Cosa lo ha spinto a fermarsi? Non è detto che sia stato il vestito, alle
volte è proprio quello a farli scappare. Una donna vestita da sposa
cos’è in sostanza, è davvero una sposa? Forma e sostanza, ha sempre
lavorato su questo. Prendi una foglia di platano e la ritagli in modo
che sembri una foglia di ulivo: cos’è ora, una foglia di platano o una
foglia di ulivo? Fai un pene all’uncinetto: cos’è, una presina o un pene?

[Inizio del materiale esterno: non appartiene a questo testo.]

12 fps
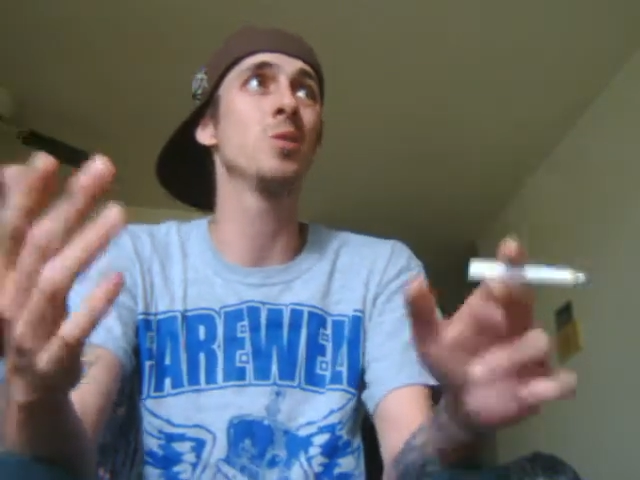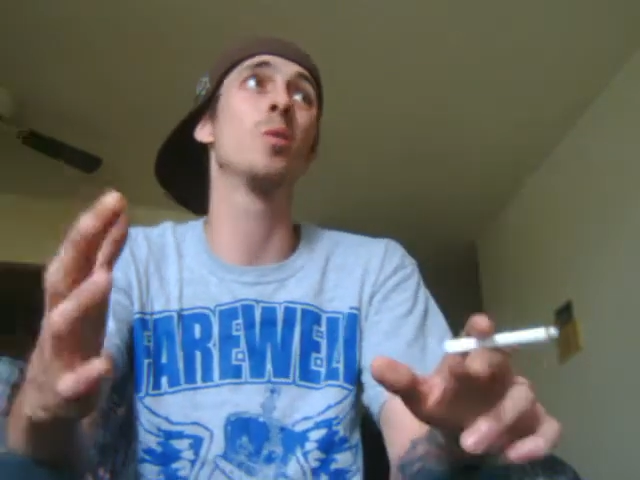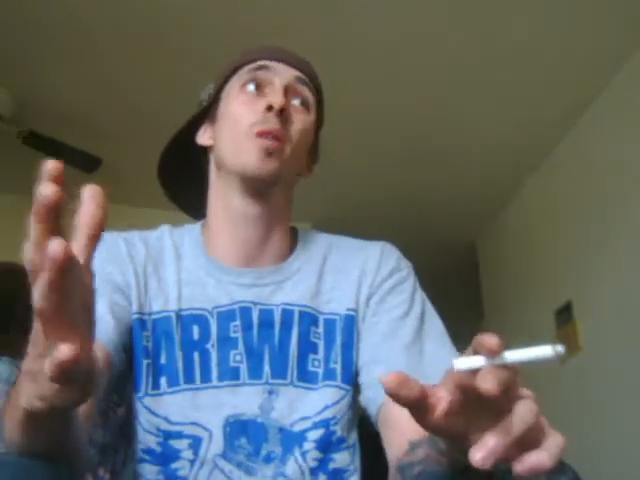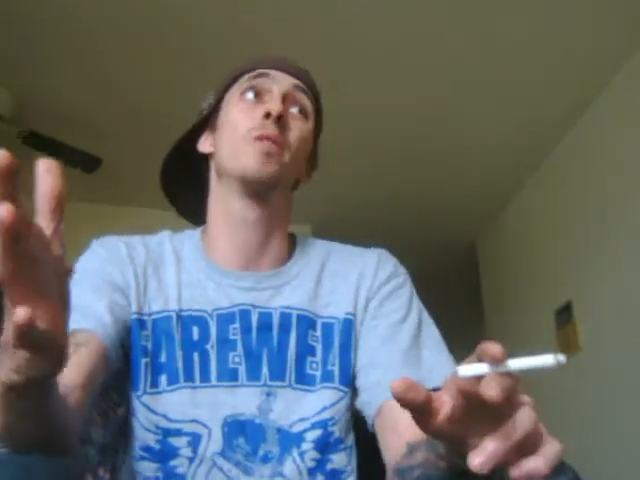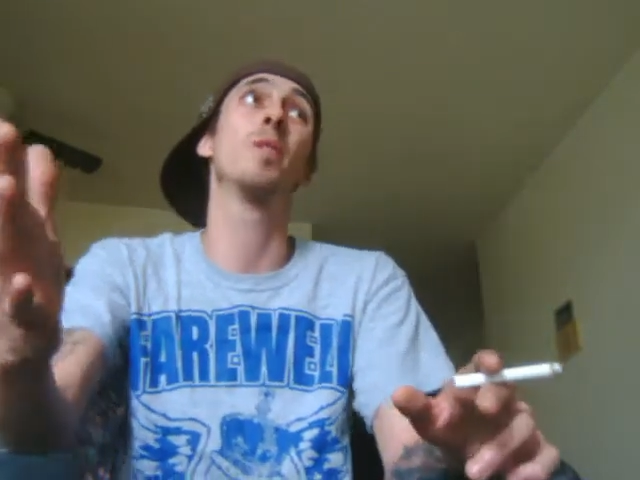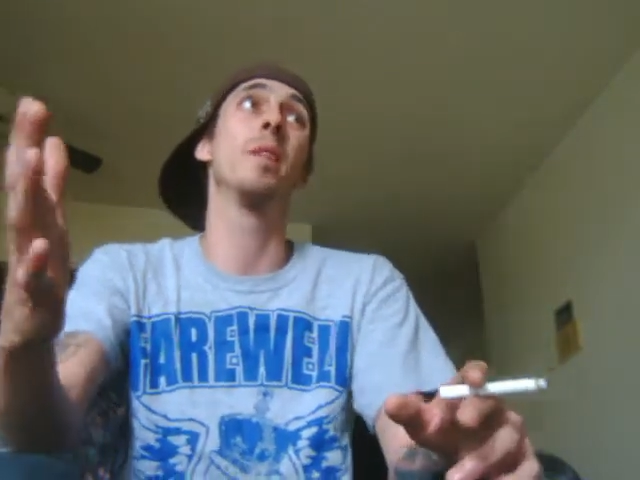
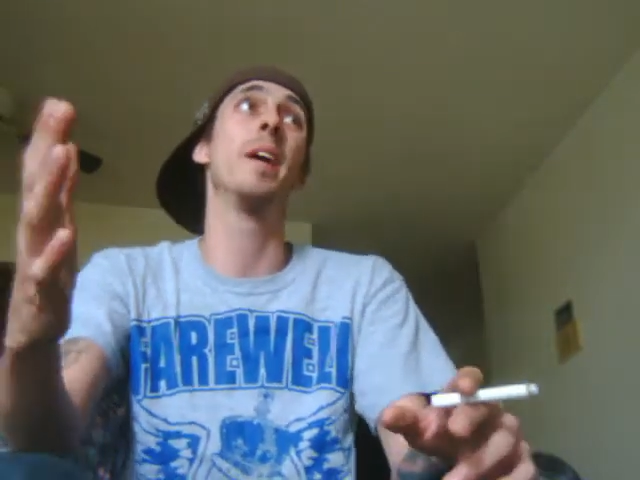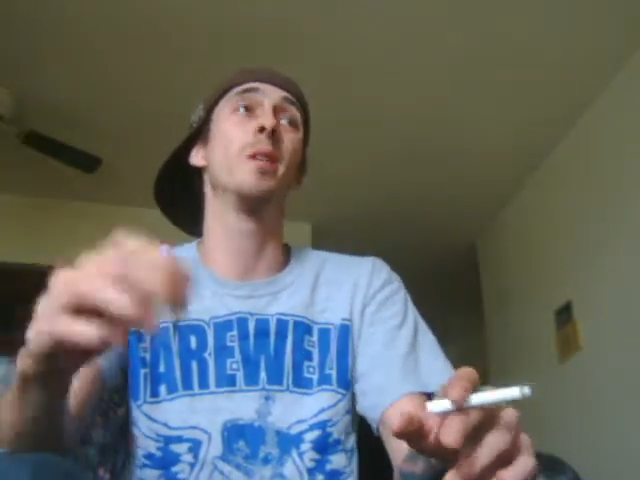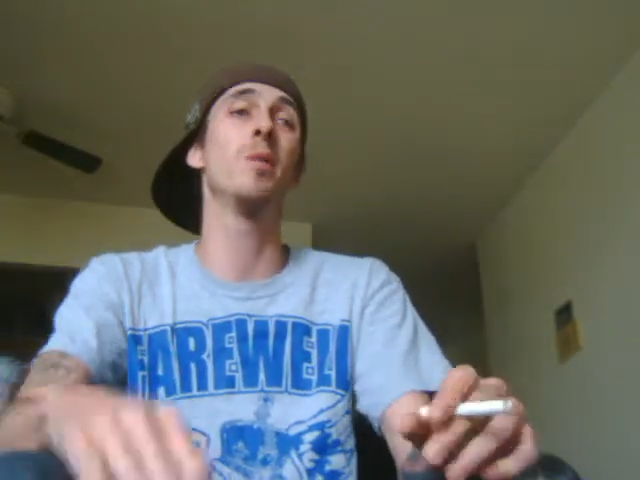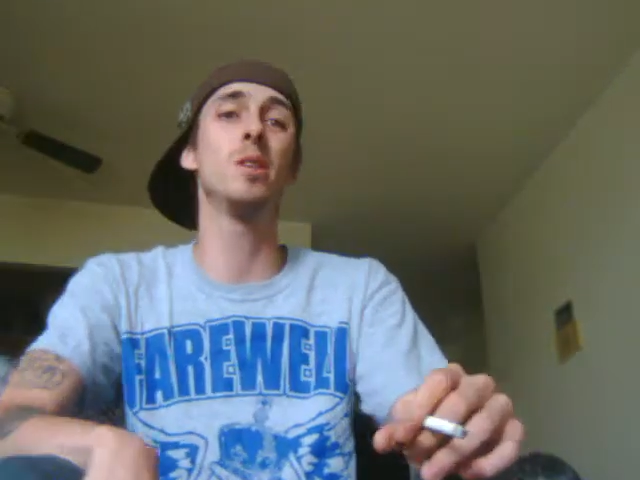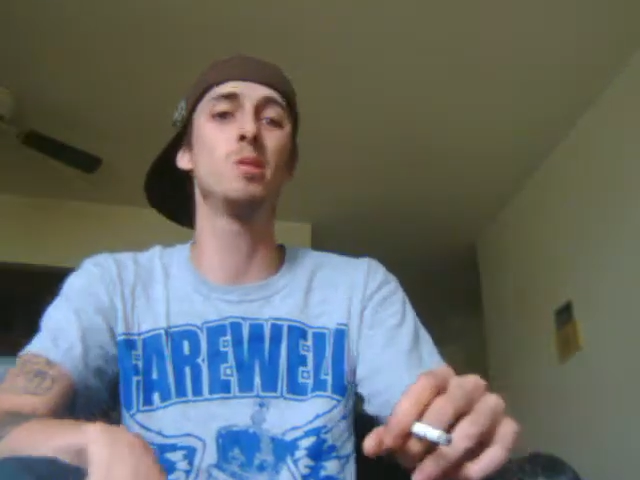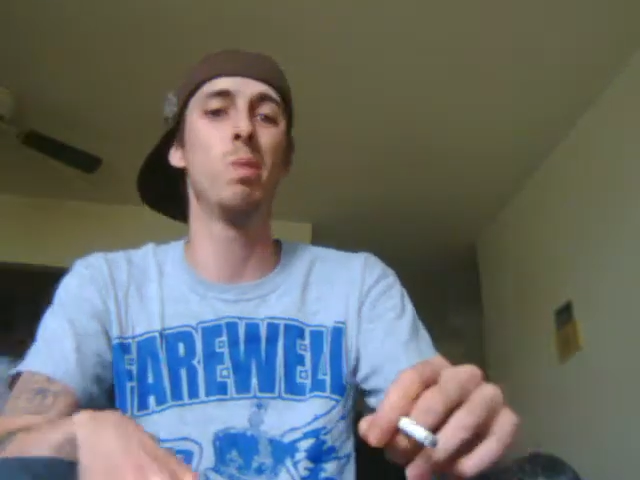Sorry for the
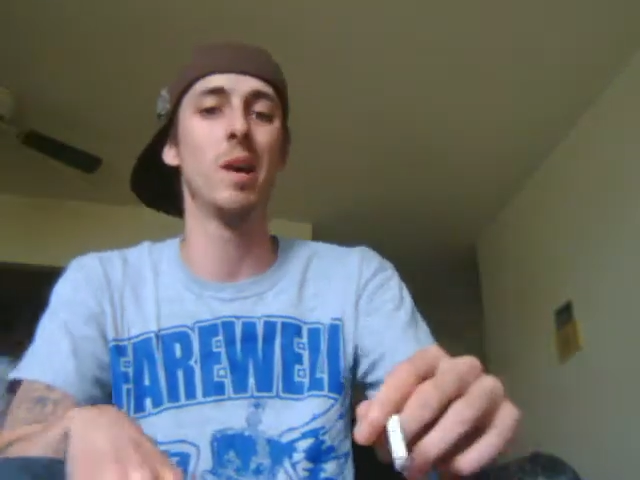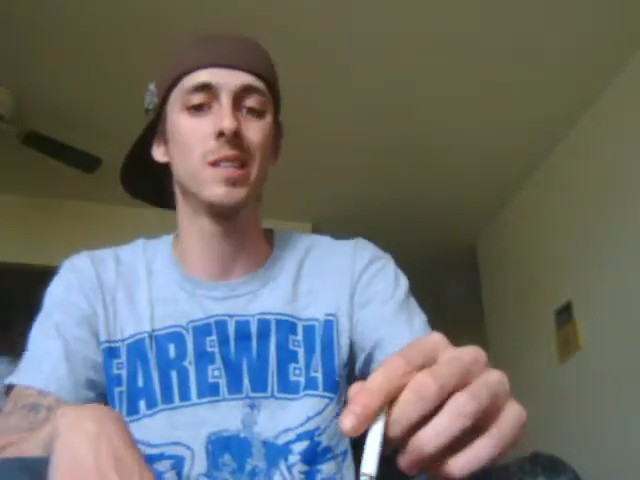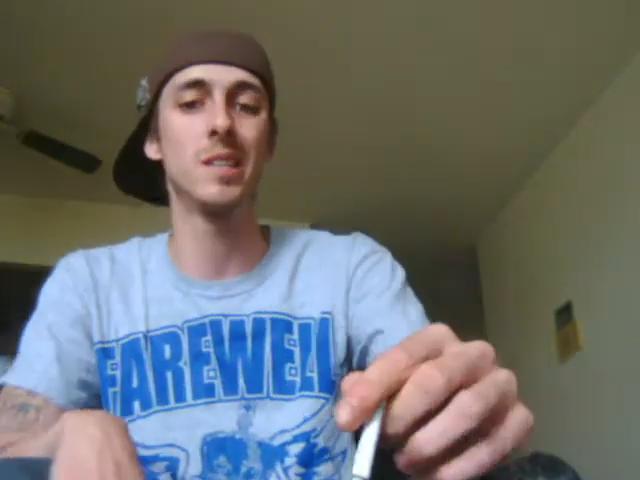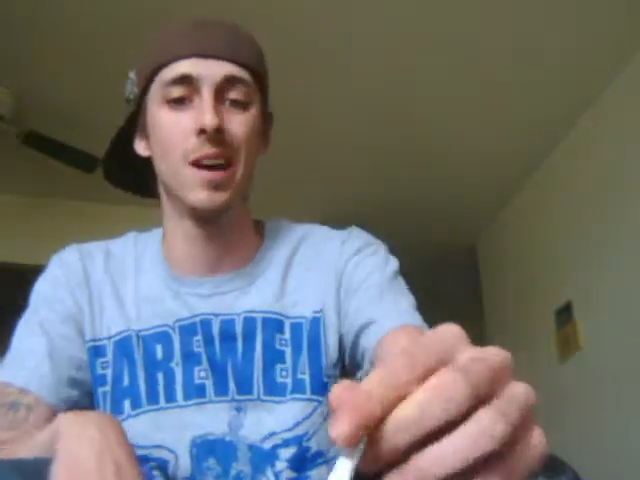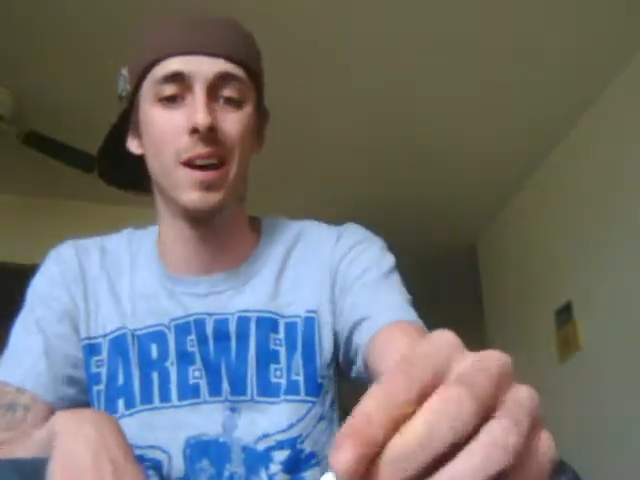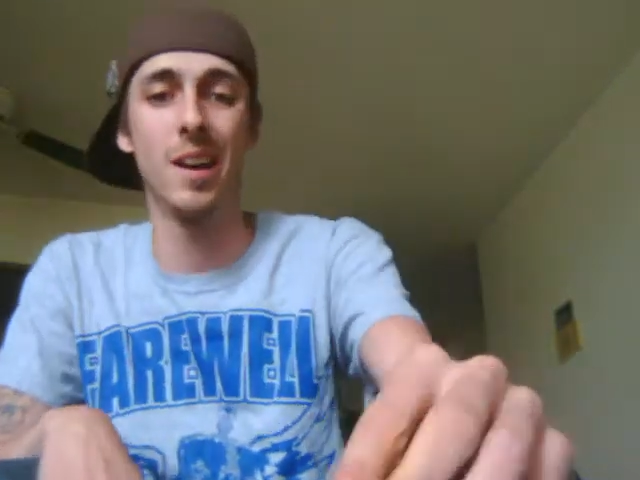language,
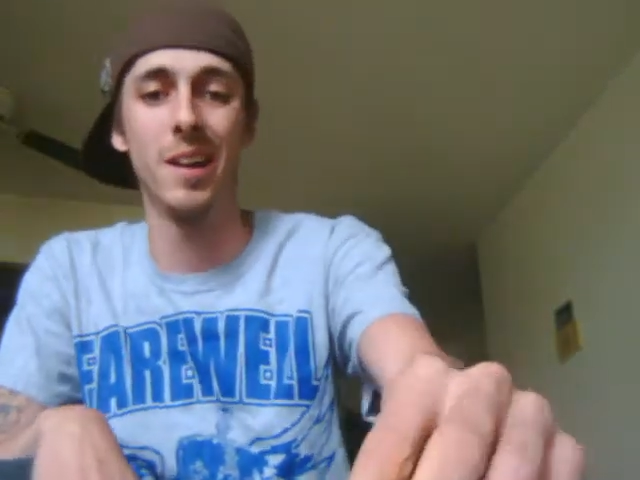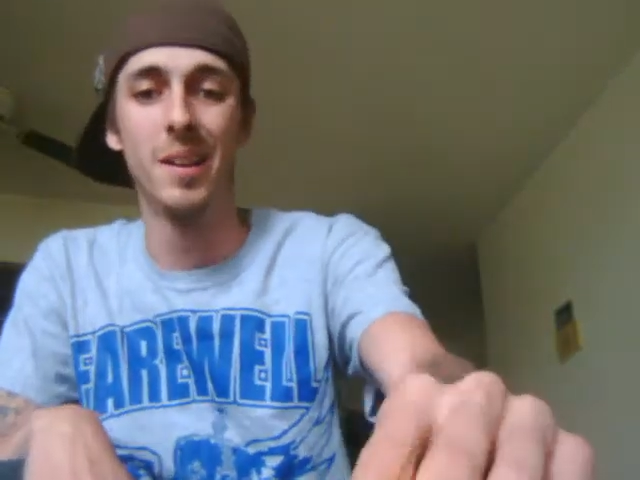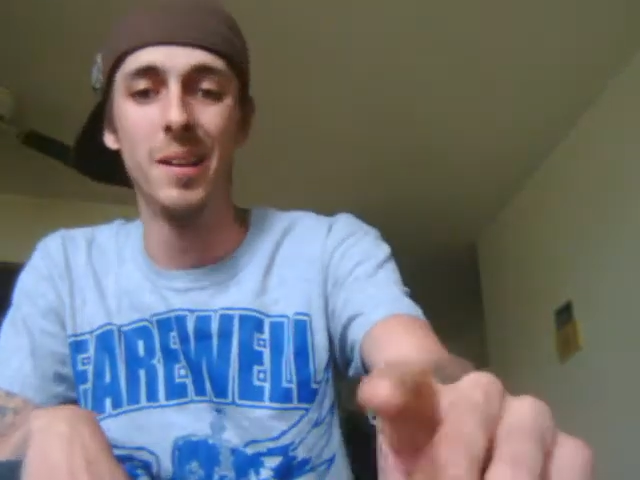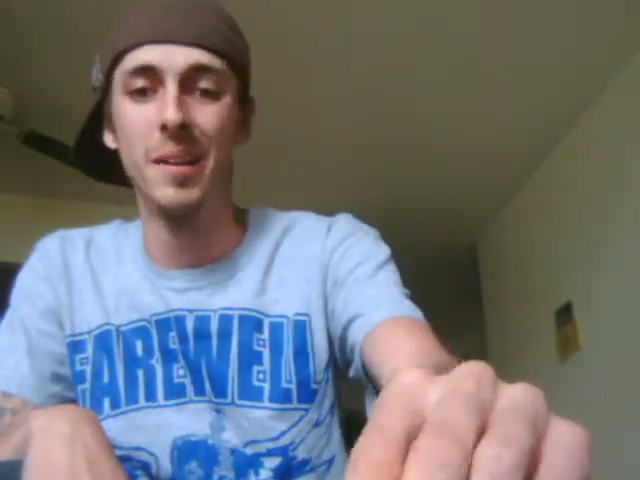but uh,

Guida rilassato, una mano sulla parte bassa del volante, l’altra appoggiata alla leva del cambio, le tre dita esterne a reggere il telefonino
come per un uso imminente, anche se nei venti minuti trascorsi da
quand’è salita non ha effettuato né ricevuto alcuna chiamata, e ora
si trova a pensare che, in fondo, quel piccolo Nokia non proprio di
nuova generazione è l’unica prova che il suo angelo coi baffi non sia
muto. Ma che importa, il progetto non prevede che lei parli con tutti
coloro che le offrono un passaggio. Spostarsi insieme dentro una notte
piovosa, rinchiusi nella stessa navicella che si allontana rapida dalla
peri· feria di Istanbul verso le vastità siderali dell’Asia, non è già una
forma intima di condivisione? Non stanno già comunicando? Decide
di staccare per un po’ la presa sulle cose e si abbandona con la testa
appoggiata al finestrino assaporando il soffio caldo del climatizzatore
tra i capelli.
Solo adesso che è sola il viaggio è cominciato davvero, lo ha capito
appena si sono salutate. Anche Silvia è stata subito d’accordo. Due
ragazze che fanno l’autostop in abito nuziale sembrano due ragazze
vestite in maschera – un’apparizione in bilico tra la rievocazione folk
e la goliardata – una ragazza che fa l’autostop in abito nuziale invece è
una sposa. Subito per tutti nient’altro che questo: una sposa che aspetta
seduta sul guard rail. Separandosi, avrebbero valorizzato al meglio il
potenziale simbolico della loro performance. Tutta la vulnerabilità e la
baldanza e la fiducia di una giovane donna che si offre in matrimonio
al mondo. L’immagine stessa della purezza gettata tra le braccia del
prossimo. Qualcuno avrebbe detto nelle fauci del prossimo, ma il loro
progetto era nato proprio per contestare il cinismo paranoide delle
società avanzate. È la paranoia il nostro peggior nemico, uomini e
donne che inaridiscono bunkerizzati in casette dotate di panic room
e circuito di videosorveglianza. Se ti esponi al contatto casuale con un
bel sorriso l’altro ti premierà. Ha le prove, viaggia così da sempre. Il
pellegrino non ha ragione di temere gli esseri umani, meno che meno
se è una novella sposa. Ogni passaggio un matrimonio, sporcando il
vestito ma rinnovando, quasi esasperando, l’illibatezza.